でも、書きあげたのは実質5日くらい(笑)
質問② それぞれの得意分野を生かす、ということは脚本を作る上では大変でしたでしょうか?
横内
現代劇部分があるんですけど、(「森の石松」は劇中劇なので)
そういうところに歌舞伎俳優さんに出てもらいたいなと思っています。
実は、同じ演劇でも(現代劇と歌舞伎では)考え方とか今まで習ったことがずいぶん違うということをすごく体験している。
僕ら(現代劇俳優側)からしたら歌舞伎の演じ方をみんな学んでやってて
浅野さん(『新・三国志』にもご出演中の浅野和之さん)でさえ、事務所の社長に「横を向くな!」と怒られていて(笑)

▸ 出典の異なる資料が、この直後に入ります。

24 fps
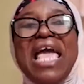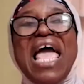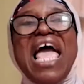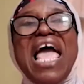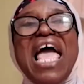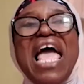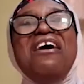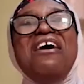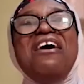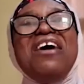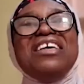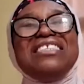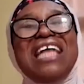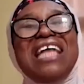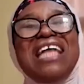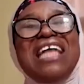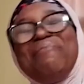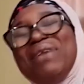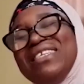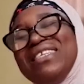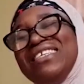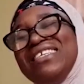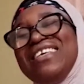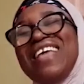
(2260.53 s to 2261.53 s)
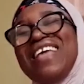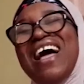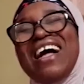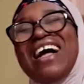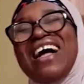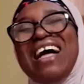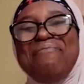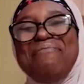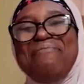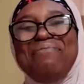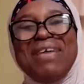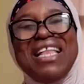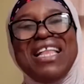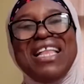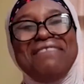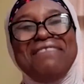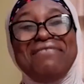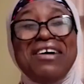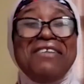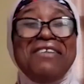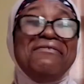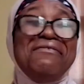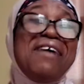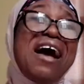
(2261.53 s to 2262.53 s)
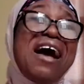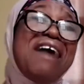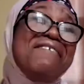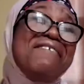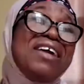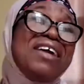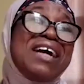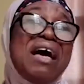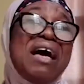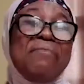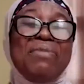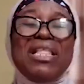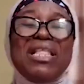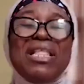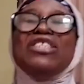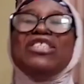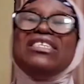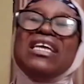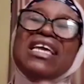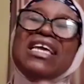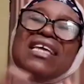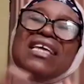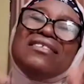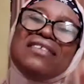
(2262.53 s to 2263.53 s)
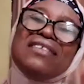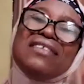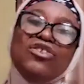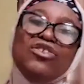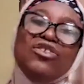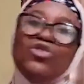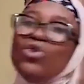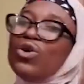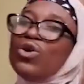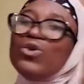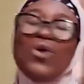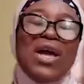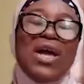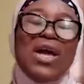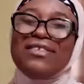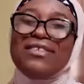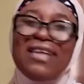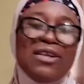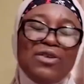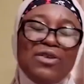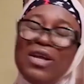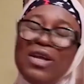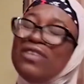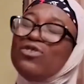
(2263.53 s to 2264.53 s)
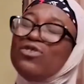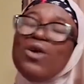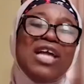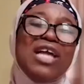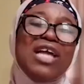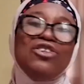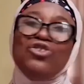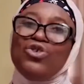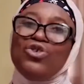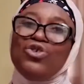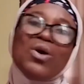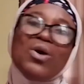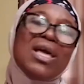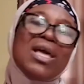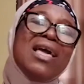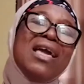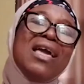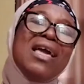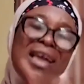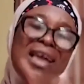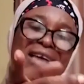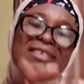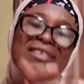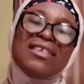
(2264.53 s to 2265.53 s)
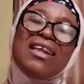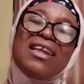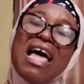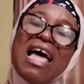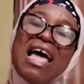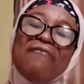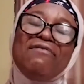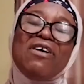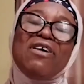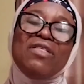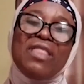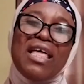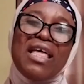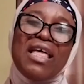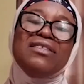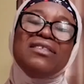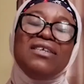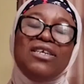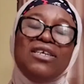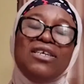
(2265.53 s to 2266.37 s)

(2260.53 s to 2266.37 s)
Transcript: is that person you're campaigning? But where are we campaigning? They think it's a joke. No, it's not a joke. It's a life or death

「横を向いたら(衣裳的に)薄っぺらくなるから前を見なさい!」と言っているのに、
やっぱりどうしても僕らリアリズムの演劇をやっている人間は「喋る人のほうに向かないと気持ちが悪い」(笑)
だから、今度は逆に、歌舞伎役者さんに喫茶店でお茶を飲んで世間話を...みたいな普通の芝居をやってもらうのはすごくいい。
なんだか不思議な節回しとかでやるのかな...と思うと、なかなか見ものなんですよ(笑)
この(『森の石松』の)稽古場自体がいい文化交流で。
お互いの技術のすり合わせも含めて、(良い化学反応が)起こればいいなと。
だから現代劇部分はなるべく歌舞伎俳優をキャスティングしていただきたい。
いくつか楽しみなキャスティングも実現しつつあるので、ご注目いただきたいと思います。

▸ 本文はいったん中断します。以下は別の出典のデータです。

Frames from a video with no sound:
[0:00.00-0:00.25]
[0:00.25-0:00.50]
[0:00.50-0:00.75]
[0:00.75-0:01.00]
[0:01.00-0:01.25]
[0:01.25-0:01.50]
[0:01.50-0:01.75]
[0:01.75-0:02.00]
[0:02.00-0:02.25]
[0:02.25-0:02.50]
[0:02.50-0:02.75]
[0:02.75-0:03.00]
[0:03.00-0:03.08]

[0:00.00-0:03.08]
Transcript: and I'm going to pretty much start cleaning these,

質問③ 改めて、猿之助さんより本作品の見どころをお聞かせください。
猿之助
(今回の公演で使用する)劇場も、たまたま横内先生と一緒にいて、
その勢いで夜の11時くらいに「今から見に行こう!」って言って
劇場に行って、劇場主に「貸してくれー!」と言って予約して...
ほんとに大学生のノリでやったんですけど(笑)
箱(劇場)がきまり、本がきまり...
そして先立つものはお金だ!ということで、猿之助の名前を使っていいからクラウドファンディングをやれ!と言って立ち上げさせて、思わぬことに今600万円くらいおかげさまで集まっているのですが...
本当は1000万円くらいないといけないので、まだまだ足りていないのですが....
彼らからは言えないので僕が言いますけど...本当に演劇はお金がかかるんで。
一応、クラウドファンディングの目標額は200万円にしたんですね。
僕は「1000万円にしろ」と言ったんだけど、彼らは「分不相応だから200万円で...」と。

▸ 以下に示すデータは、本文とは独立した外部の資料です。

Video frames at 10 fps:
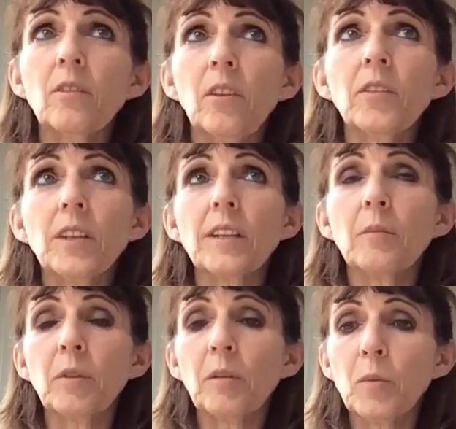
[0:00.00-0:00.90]
obviously
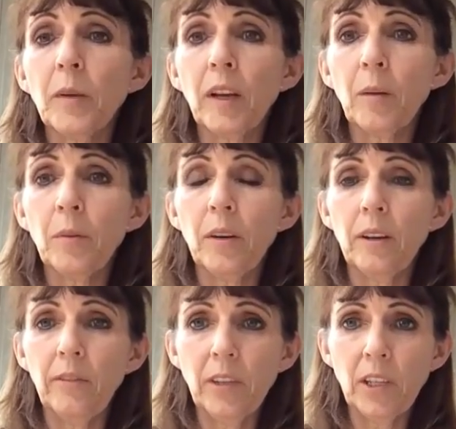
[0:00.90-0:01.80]
sometimes pick up
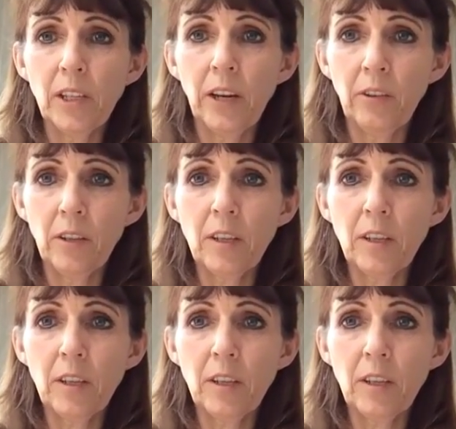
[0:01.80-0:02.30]
a vegetarian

なので、彼らからは「ありがとうございます」しか言えないけど
猿之助からは「まだまだ足りないぞ」ということを言いたいです(笑)
今、地方の人たちで応援する気持ちがあるけど行けない!っていう人があるので
応援の気持ちをぜひ現金に変えていただいて...(会場一同笑)
ただ、ありがたいことに、そういった方たちが大変多く
その真心で今回舞台ができるということを(座組一同)本当に噛み締めてほしい。
やっぱり大劇場に立っていると忘れがちなことですね。
お客様のチケット代で全部が賄えるということを身をもって学んでほしい。
今回は小劇場ということで嘉島(典俊)さんがスーパーバイザーとして入っていただいてます。チラシ画像になっている "石松" の扮装も全部大衆演劇の衣裳をお借りしている。
お金がないものですから、写真撮影の際には
嘉島さんが着付けをして、僕がメイクをして、写真も僕が撮りまして...全部手作りでやっています。なので手作り感満載です!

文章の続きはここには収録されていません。